Stored data

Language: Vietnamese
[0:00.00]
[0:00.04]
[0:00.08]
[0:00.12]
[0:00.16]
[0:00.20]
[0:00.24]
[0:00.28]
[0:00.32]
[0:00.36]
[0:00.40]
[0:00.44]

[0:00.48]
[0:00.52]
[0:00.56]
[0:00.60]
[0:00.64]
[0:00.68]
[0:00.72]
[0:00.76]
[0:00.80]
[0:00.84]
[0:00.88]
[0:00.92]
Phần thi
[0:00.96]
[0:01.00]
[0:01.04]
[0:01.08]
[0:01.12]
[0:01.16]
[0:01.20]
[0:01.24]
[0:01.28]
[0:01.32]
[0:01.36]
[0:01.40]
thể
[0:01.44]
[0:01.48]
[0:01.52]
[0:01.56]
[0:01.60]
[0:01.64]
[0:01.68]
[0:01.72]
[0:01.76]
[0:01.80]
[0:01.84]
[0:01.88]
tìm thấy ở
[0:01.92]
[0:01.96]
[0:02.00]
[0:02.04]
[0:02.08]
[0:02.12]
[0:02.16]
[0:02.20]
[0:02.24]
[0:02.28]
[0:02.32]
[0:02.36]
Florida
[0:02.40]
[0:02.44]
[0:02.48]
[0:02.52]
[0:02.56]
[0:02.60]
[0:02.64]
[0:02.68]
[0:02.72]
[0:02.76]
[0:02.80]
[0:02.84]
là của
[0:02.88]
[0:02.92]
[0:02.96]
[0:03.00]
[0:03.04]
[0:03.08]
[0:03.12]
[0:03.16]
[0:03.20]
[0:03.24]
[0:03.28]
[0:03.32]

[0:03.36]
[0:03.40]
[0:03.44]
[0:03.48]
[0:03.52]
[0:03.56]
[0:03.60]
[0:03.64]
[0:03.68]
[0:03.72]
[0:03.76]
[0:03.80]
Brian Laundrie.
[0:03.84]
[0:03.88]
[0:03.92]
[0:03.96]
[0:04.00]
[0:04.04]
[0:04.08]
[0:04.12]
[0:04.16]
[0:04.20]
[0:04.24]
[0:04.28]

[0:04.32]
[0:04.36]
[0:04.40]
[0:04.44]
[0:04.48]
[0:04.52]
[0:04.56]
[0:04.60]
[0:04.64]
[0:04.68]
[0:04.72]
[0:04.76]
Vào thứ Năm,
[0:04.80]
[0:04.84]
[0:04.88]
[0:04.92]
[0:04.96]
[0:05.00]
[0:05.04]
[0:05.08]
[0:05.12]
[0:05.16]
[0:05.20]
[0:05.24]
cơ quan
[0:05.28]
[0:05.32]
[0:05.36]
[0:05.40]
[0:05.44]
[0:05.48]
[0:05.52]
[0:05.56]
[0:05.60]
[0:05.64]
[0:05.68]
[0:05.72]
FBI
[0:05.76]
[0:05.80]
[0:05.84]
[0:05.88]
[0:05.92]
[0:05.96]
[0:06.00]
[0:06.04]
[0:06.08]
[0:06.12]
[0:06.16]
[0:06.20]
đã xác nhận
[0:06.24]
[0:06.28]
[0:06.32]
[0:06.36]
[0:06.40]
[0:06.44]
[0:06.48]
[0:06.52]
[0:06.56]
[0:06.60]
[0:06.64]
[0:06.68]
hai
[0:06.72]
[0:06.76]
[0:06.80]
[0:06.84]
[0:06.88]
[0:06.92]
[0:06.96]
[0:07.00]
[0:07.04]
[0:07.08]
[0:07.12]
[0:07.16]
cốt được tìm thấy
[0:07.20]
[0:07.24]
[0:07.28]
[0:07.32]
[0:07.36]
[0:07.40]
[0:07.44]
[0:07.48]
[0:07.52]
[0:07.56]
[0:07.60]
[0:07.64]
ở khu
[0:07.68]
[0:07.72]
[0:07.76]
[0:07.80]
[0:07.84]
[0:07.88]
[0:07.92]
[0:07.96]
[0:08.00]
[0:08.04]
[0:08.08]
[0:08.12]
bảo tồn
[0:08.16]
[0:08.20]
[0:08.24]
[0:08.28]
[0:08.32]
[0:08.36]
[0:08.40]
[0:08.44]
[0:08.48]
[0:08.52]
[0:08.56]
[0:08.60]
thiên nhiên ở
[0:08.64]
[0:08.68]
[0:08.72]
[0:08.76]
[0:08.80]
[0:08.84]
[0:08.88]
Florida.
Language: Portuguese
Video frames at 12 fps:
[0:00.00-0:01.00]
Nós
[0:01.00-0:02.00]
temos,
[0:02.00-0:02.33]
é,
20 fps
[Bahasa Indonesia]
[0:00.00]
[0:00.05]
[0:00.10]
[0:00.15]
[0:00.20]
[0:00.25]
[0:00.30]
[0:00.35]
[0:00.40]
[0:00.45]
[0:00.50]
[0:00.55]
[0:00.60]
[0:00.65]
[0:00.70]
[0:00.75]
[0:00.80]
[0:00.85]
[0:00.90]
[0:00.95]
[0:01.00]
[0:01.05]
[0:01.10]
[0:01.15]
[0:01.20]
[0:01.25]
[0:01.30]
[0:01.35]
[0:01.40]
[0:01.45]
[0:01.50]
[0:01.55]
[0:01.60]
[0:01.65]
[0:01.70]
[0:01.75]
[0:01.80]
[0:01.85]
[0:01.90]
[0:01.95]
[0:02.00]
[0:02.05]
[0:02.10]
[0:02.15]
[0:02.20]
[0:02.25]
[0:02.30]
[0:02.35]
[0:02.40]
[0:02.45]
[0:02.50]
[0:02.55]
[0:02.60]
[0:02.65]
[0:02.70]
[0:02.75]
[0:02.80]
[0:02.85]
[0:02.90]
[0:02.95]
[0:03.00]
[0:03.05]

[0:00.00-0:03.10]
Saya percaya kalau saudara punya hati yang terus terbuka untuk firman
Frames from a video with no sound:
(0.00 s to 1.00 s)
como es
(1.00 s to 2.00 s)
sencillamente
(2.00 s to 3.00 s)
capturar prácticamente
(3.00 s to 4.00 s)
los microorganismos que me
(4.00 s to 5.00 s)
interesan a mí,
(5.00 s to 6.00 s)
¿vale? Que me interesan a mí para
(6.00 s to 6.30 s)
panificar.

* What the exercise asks *
Examine the records above and state the number of lines that include "Language", with no further text.

* Result of the task *
2